Among the most important artistic works he made is the recording of the Gulf heritage in huge panoramic paintings, and the paintings of The Victory of Port Said volume, which was issued by the Information Service in the late 1969s in several languages.

Al Owais Cultural Foundation hired him to draw portraits for a number of its prize winners, whom are Yousef Al-Qaid, Al-Sayyid Yassin, Radwa Ashour, Amin Maalouf, Youssef Al-Sharouni, Ezz Al-Din Al-Madani, Muhammad Miftah, Mustafa Abdo Nassif, Adonis, Muhammad Al-Bastati, Abdel-Wahab Al-Messiri, Shukri Ayyad, Ahmed Abdel-Moati Hegazy, Jaber Asfour and Zaki Naguib Mahmoud.

== Exhibitions in which he participated ==

=== Private exhibitions ===
- private exhibitions of his work in Cairo and in Alaqaleem on various national occasions.
- " The Creative Touch in Culture, Press and Information Exhibition" at the Egyptian Cultural Office in Tokyo (July 2007).
- "The Creative Touch in Culture, Press and Information Exhibition" at the Egyptian Cultural Office in Paris (2007).
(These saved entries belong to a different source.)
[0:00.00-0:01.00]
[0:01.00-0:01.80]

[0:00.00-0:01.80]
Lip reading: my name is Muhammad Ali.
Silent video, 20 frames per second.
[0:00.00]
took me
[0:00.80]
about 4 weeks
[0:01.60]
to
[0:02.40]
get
=== Local group exhibitions ===
- The first session of the Press Drawings Exhibition at the Arts Palace (he was among the honorees) (2004).
- The First Cairo Atelier Salon for Portraiture, Cairo Atelier (September 2005).
- Salon of Atelier (fifty-seventh) at Cairo Atelier (September 2009).

=== International group exhibitions ===
- The Eleventh Arab visual Artists Imprint Forum, Cairo Atelier (July 2016).
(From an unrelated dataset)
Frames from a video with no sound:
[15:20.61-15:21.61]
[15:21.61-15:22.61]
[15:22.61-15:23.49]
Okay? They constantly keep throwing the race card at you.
== Books and other writings ==

- Articles in a number of Arab and foreign newspapers and magazines, including the International Herald Tribune Magazine.
- Permanent section in both
  - Doha Qatari Magazine under the title of "Masterpieces of International Art"
  - Al-Riyadh Newspaper (a whole page was allocated to him in the Thursday Cultural Issue)
  - Saudi Aribia National Guard magazine, under the title of "Art and War"
  - Al-Raya Newspaper for Qatar
  - different writings in different magazines such as: Al-Arabi, Al-Arabiya, Al-Jawhara, Sayidaty, and other magazines.
- Three encyclopedias under the title of:
  - Art and war
  - Celebrity inspirations (he was awarded the Cairo International Fair in 1994)
  - Masterpieces of International Art

== Works owned by individuals and official agencies ==

- A painting of Queen Elizabeth II of Britain, which she keeps in her private collection.
- Several paintings acquired by many official agencies and institutions in Egypt, Qatar and the Kingdom of Saudi Arabia.

== Awards ==

- The first excellence award from the ministry of culture (Egypt) for his paintings of children's books (1988, 1989 and 1990).
- His book "Celebrity Inspirations" was awarded the Cairo International Book Fair award in 1994.
- Honored within the activities of the Press Drawings Exhibition that was held at the Arts Palace in 2004.

== His death ==
Gamal Kotb passed away in Cairo on Sunday, October 15, 2016. His funeral held at the noon of the same day of his death in the Mustafa Mahmoud Mosque.